→ **Aim of the exercise**
Your response should contain exactly the lines running from the one with "[0.40-0.60s]" to the end of the data below, both included, and no pictures.

▬▬▬

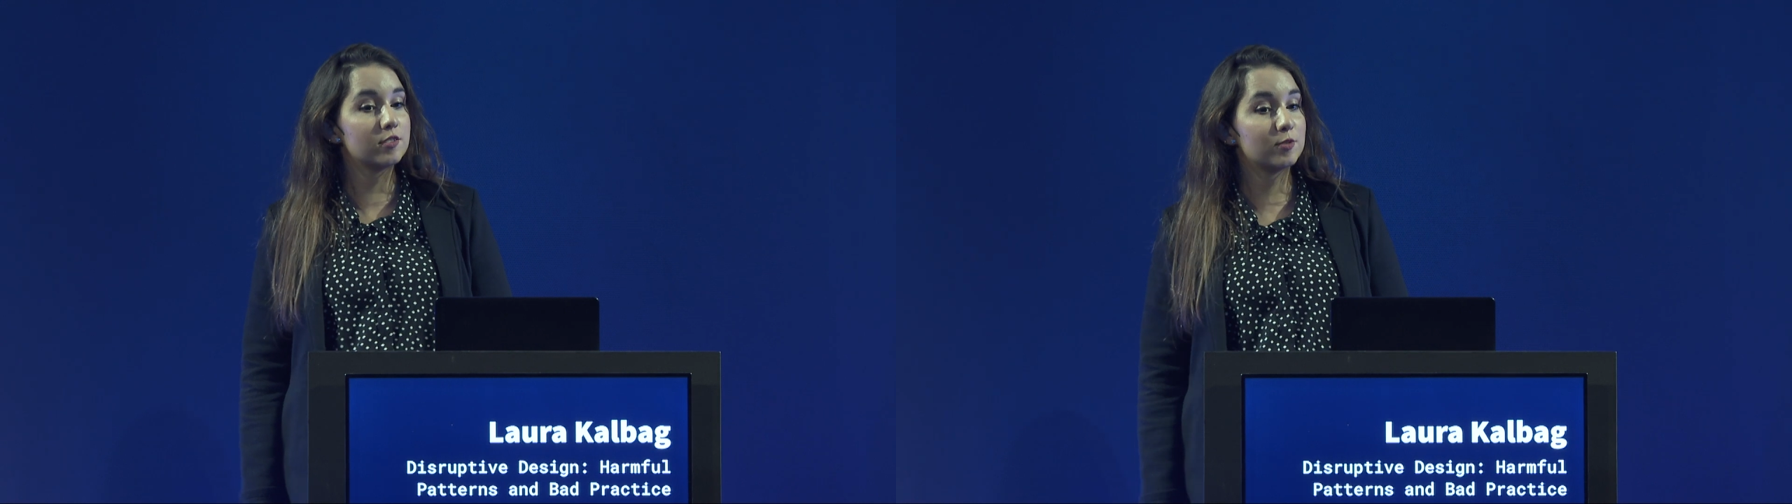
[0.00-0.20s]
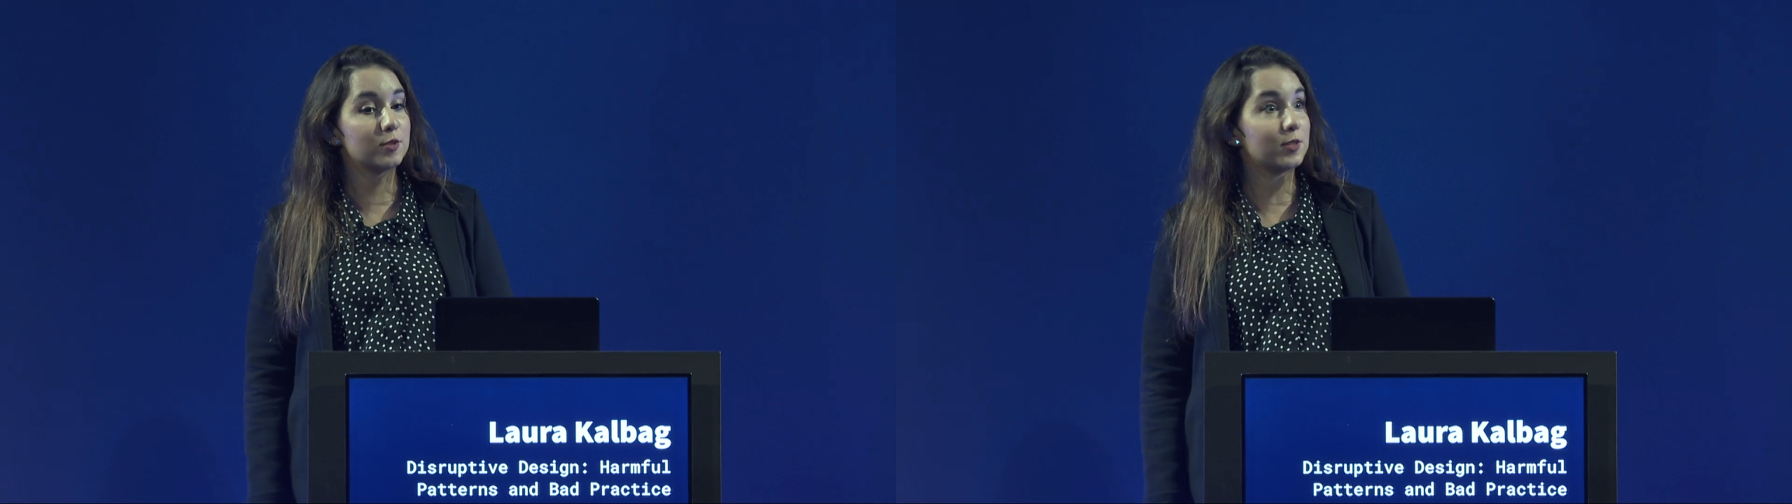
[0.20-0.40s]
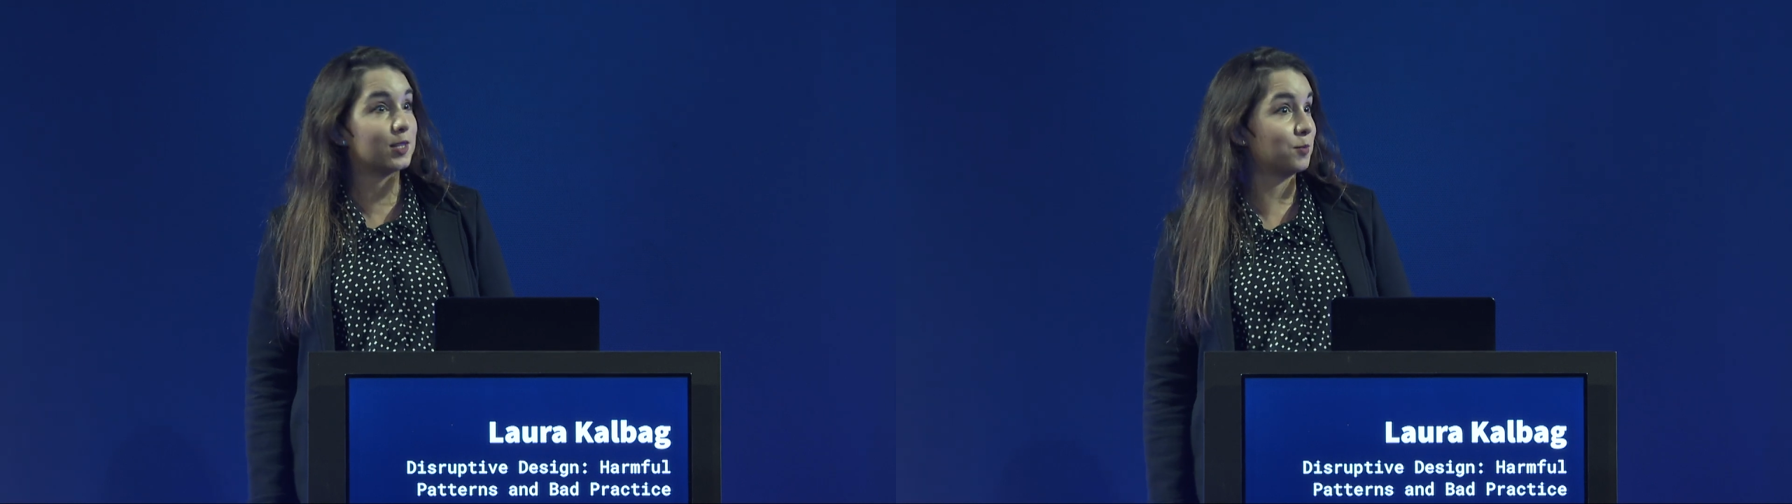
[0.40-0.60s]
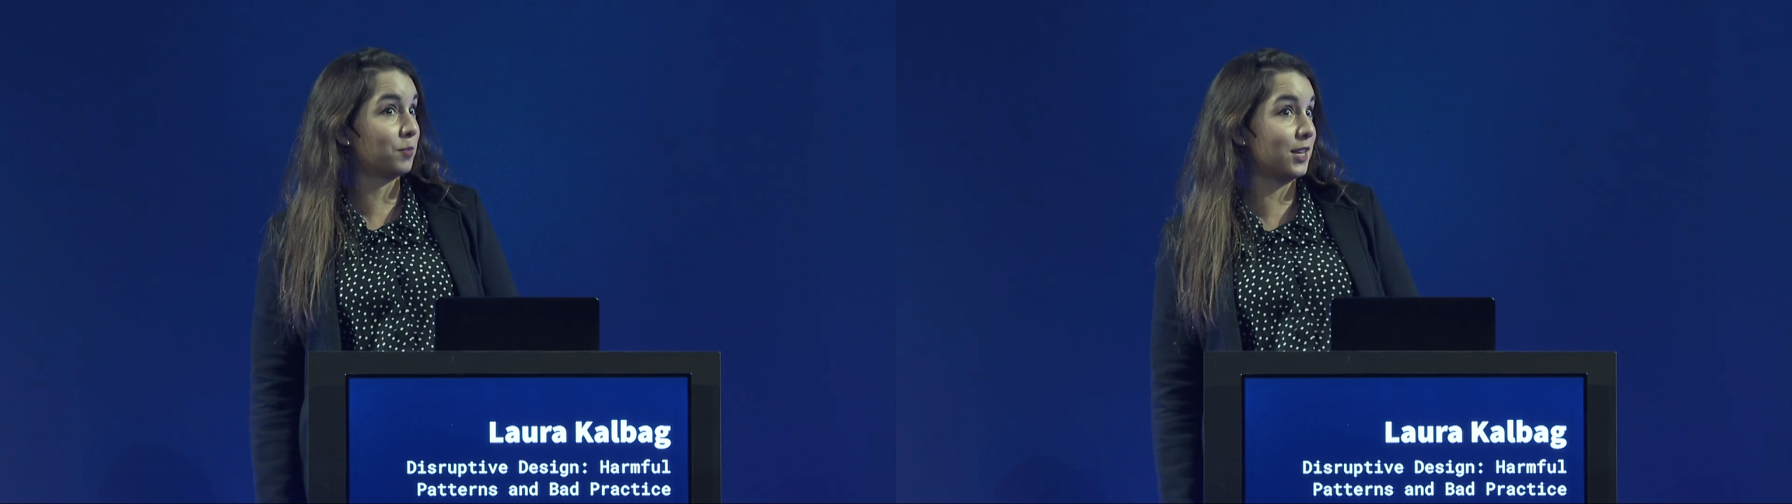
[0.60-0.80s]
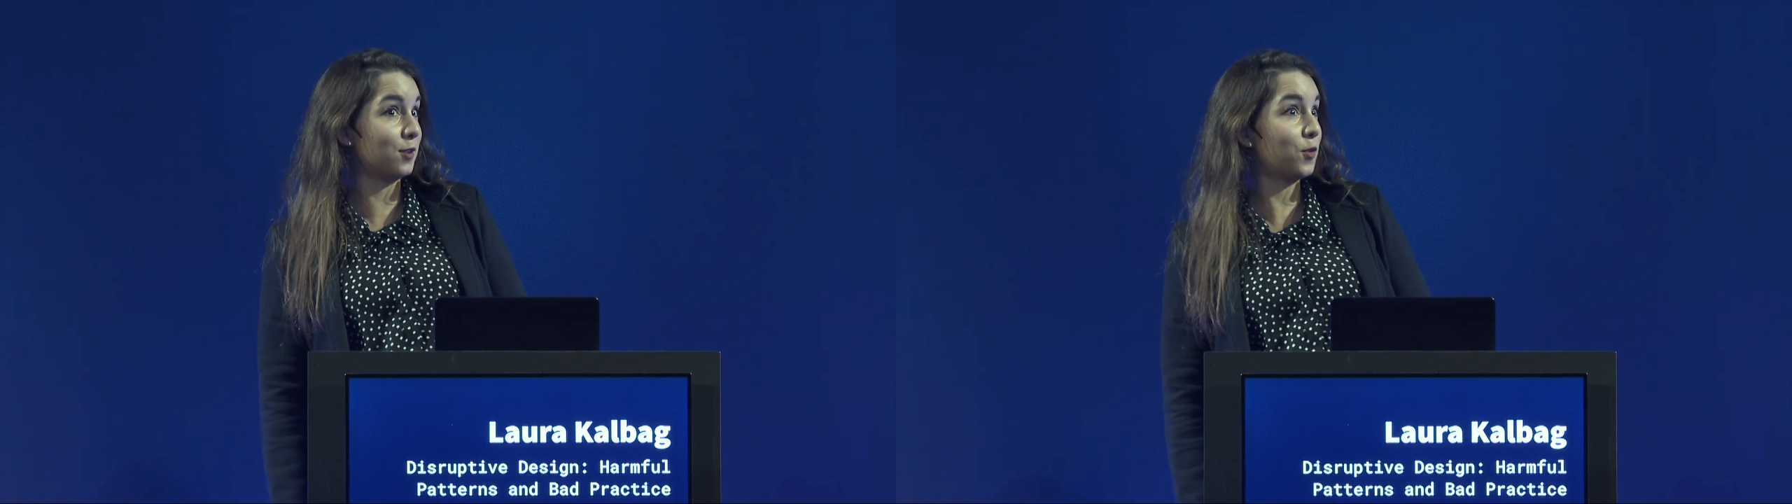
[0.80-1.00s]
The
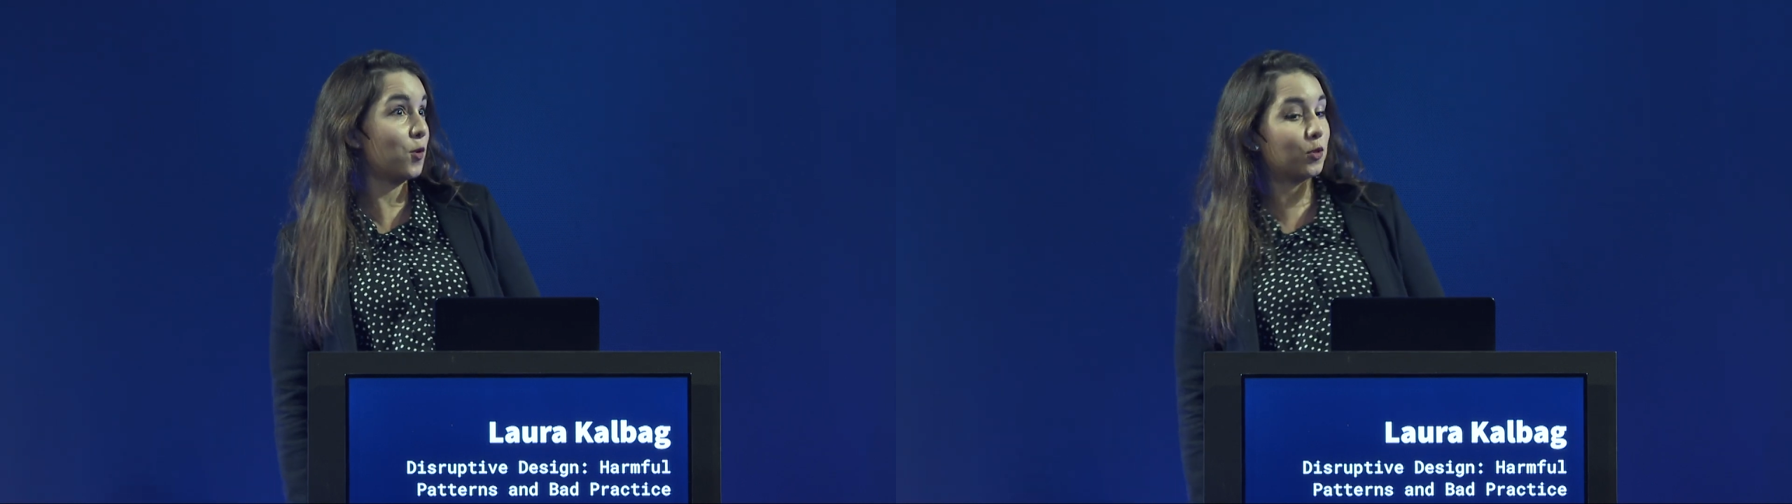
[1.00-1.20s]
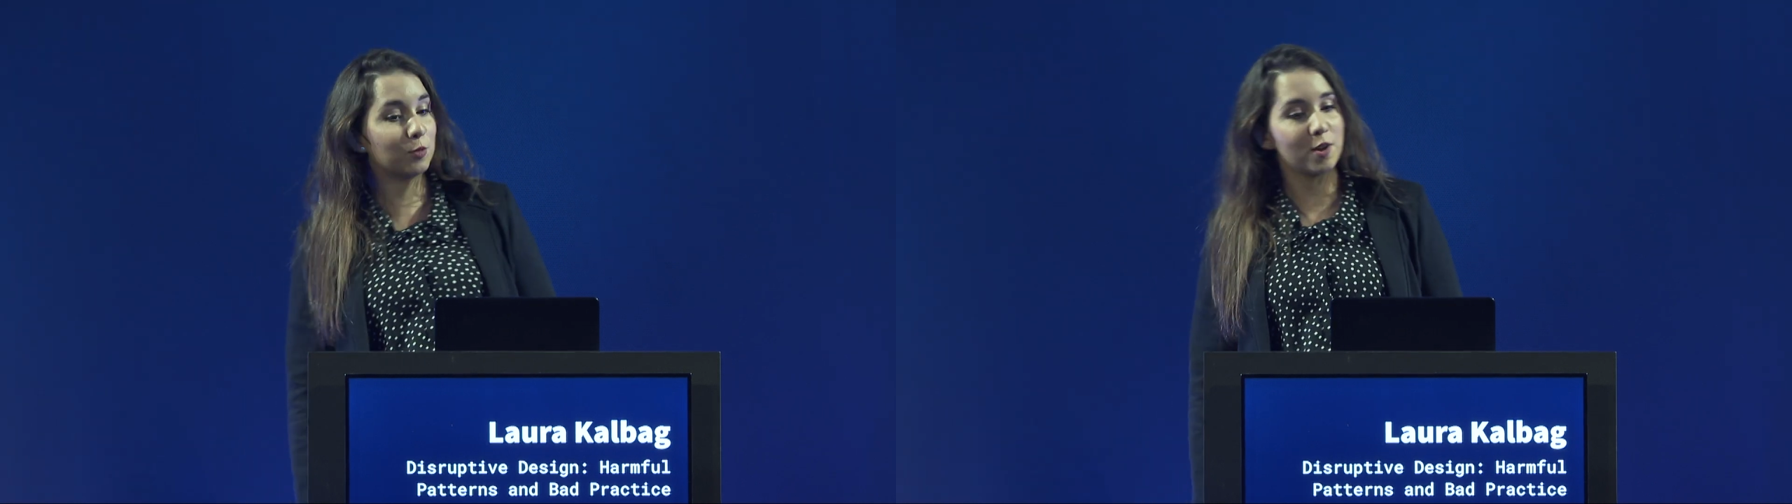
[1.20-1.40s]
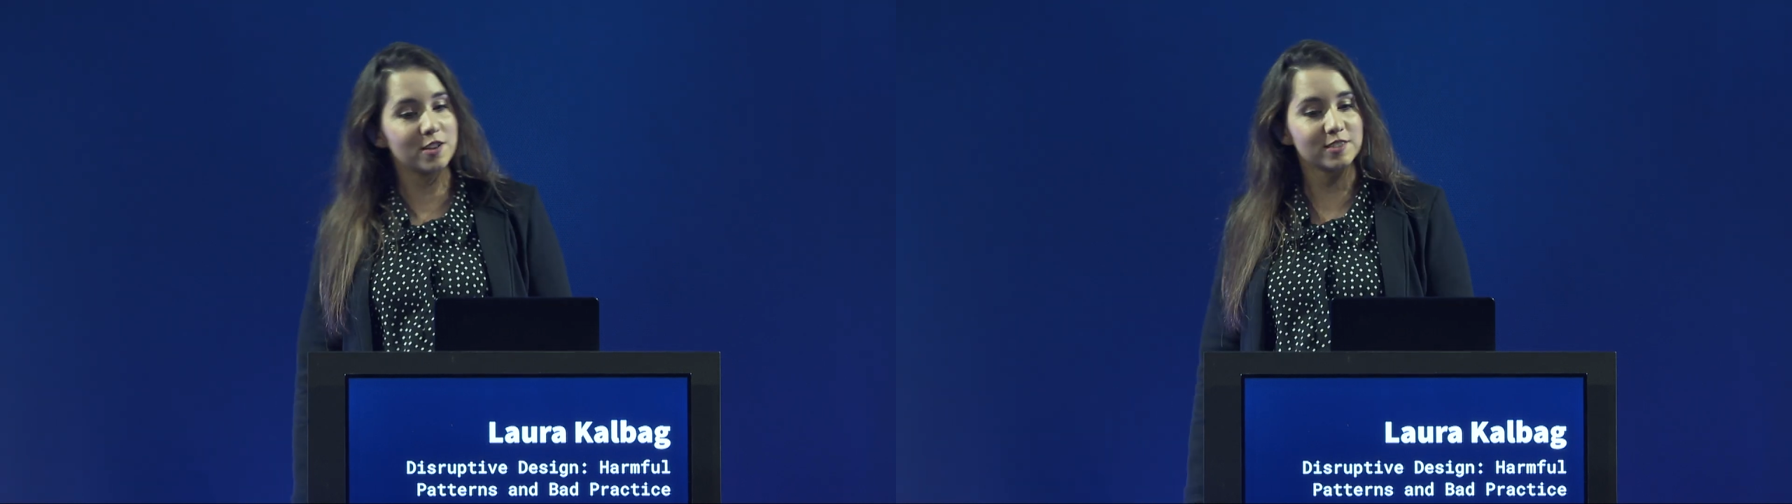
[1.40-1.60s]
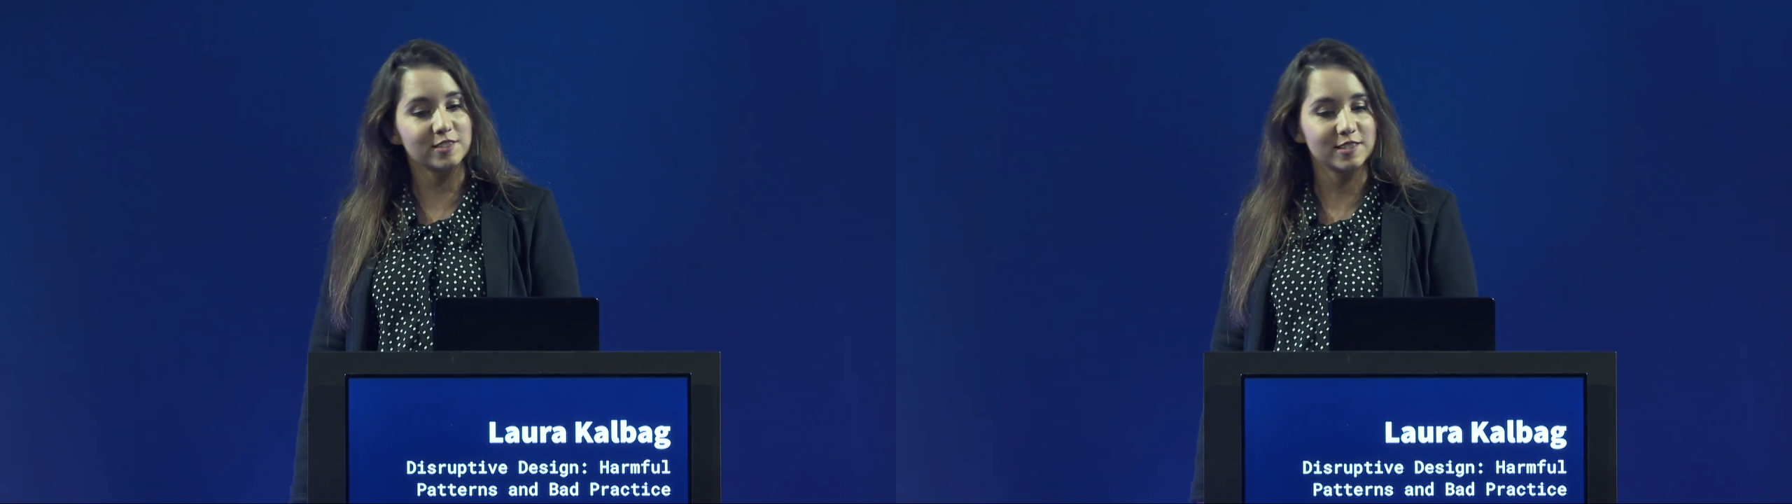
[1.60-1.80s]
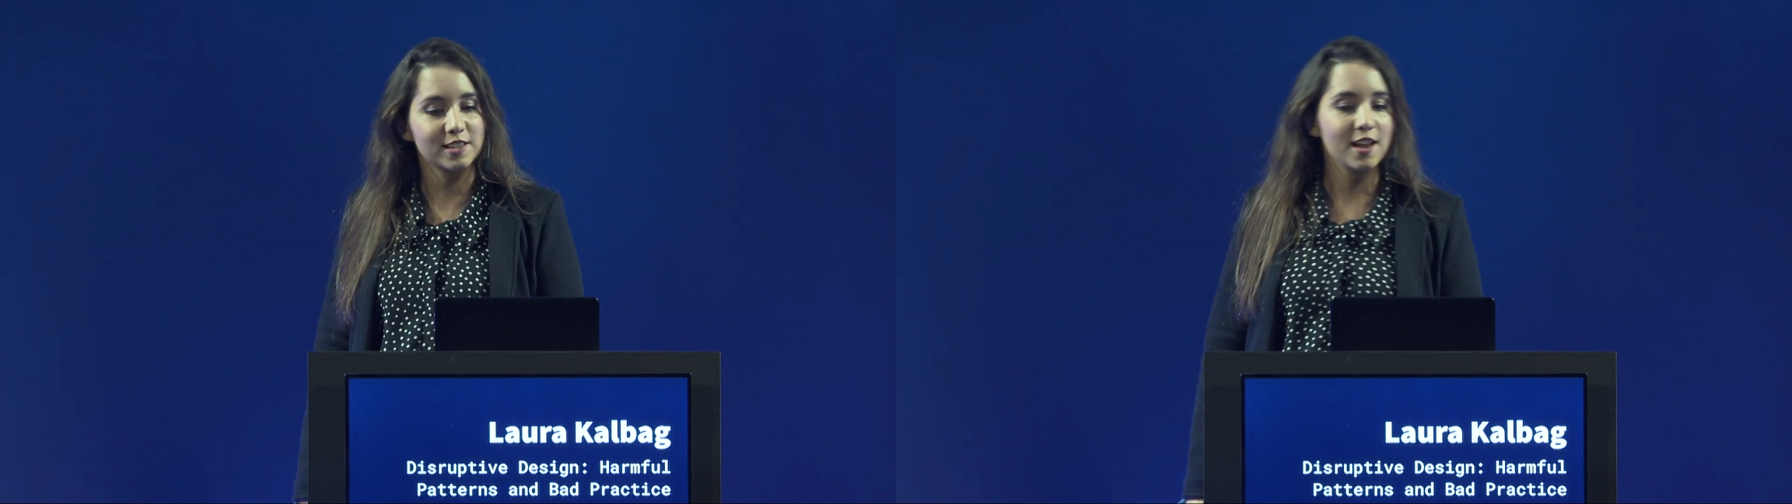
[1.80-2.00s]
speed of your
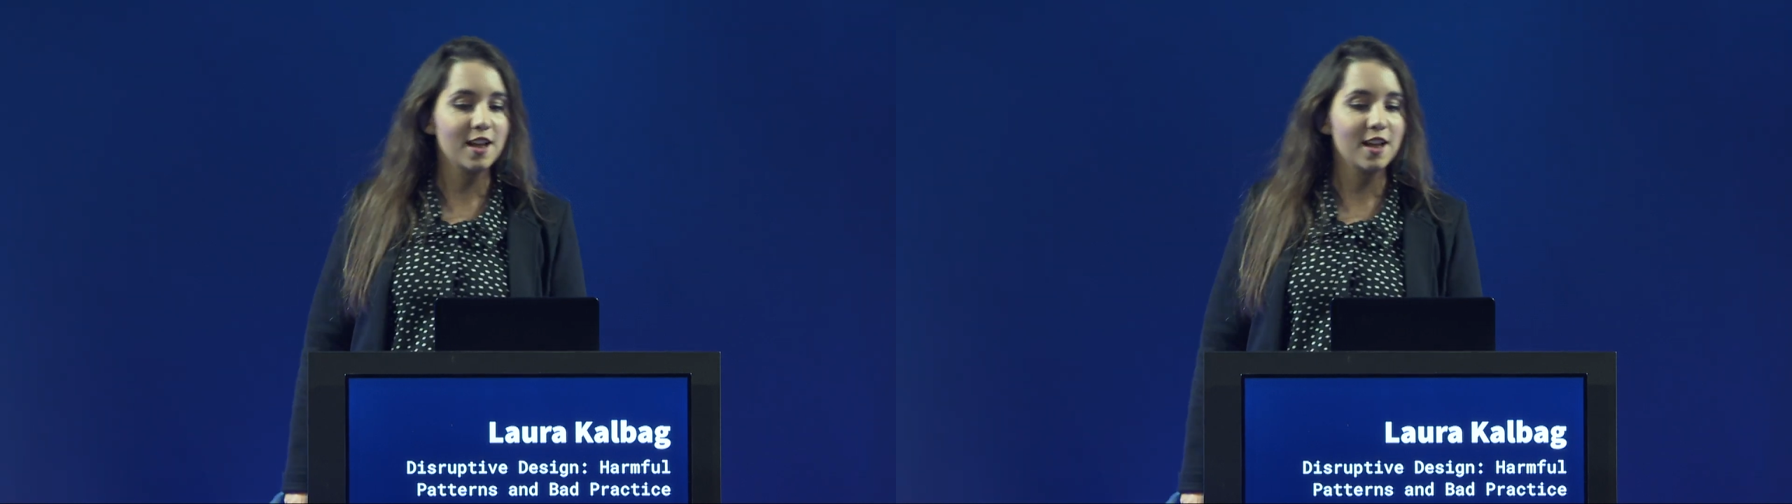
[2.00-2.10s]
thrusts?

▬▬▬

→ **Result**
[0.40-0.60s]
[0.60-0.80s]
[0.80-1.00s]
The
[1.00-1.20s]
[1.20-1.40s]
[1.40-1.60s]
[1.60-1.80s]
[1.80-2.00s]
speed of your
[2.00-2.10s]
thrusts?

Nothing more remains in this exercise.